Within the local LGBT community, Adam Tenner, who as executive director of Metro TeenAIDS works daily with D.C. youth, has been one of Rhee’s supporters.
”Not everybody liked her style,” he says, while adding that while some may have seen her as authoritarian, she was a strong advocate for youth.
”Her weaknesses were also her strengthens,” says Tenner. ”She is a direct communicator and she had a vision for where DCPS is going. … Michelle Rhee really was the first real leader in D.C. Public Schools. She has never shied away from the fact that there are gay, lesbian, bisexual, transgender youth in our schools.”
David Mariner takes a different view.
”She has reduced the conversation about the well-being of students to test scores,” says Mariner, executive director of The Center, D.C.’s LGBT community center.
While Mariner credits Rhee for being ”passionate about her work,” he goes on to say, ”test scores are important and they give us one piece of a puzzle about the health and well-being of youth in D.C. Public Schools, but there are a lot of pieces of that puzzle that I would like to see us focus on.”

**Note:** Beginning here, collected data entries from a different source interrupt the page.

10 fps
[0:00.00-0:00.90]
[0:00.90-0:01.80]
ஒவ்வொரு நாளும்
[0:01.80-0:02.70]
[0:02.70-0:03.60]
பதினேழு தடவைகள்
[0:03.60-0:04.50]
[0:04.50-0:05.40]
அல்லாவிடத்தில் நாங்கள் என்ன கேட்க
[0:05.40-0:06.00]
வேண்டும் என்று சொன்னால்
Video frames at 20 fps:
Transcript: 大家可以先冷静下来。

With regard to LGBT youth specifically, Mariner adds, ”If you compare the 2007 data on GLBT youth from the Youth Risk Behavior Survey to the 2009 data, it shows that there has been no significant improvement in the health and well being of GLBT students in the DCPS system.”
The data supplied from that survey is a certainly a legitimate point in assessing Rhee’s three-year tenure as chancellor. So is a more subjective assessment from a leader such as Andrew Barnett, who heads the Sexual Minority Youth Assistance League (SMYAL).

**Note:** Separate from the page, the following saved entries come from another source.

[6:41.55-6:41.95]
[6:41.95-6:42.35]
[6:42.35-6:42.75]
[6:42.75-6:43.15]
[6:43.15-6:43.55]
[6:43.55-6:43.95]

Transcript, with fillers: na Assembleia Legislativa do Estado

”Chancellor Rhee and her team were always supportive of GLBT [youth],” says Barnett, pointing out that Rhee walked into a broken system in desperate need of repair. ”They were committed to making schools safer for GLBT youth. While she was chancellor, she visited SMYAL twice.”
With Kaya Henderson stepping in to serve as DCPS interim chancellor, the next permanent chancellor will be a decision for the next mayor – presumed to be D.C. Council Chair Vincent Gray following his win in the Democratic mayoral primary.
Tenner has a fairly good idea of what he’d like to see in Rhee’s successor.
”I want to make sure we get a leader who is as fearless as Michelle has been on issues that are important to our community,” he says. ”Especially young blacks and GLBT youth.”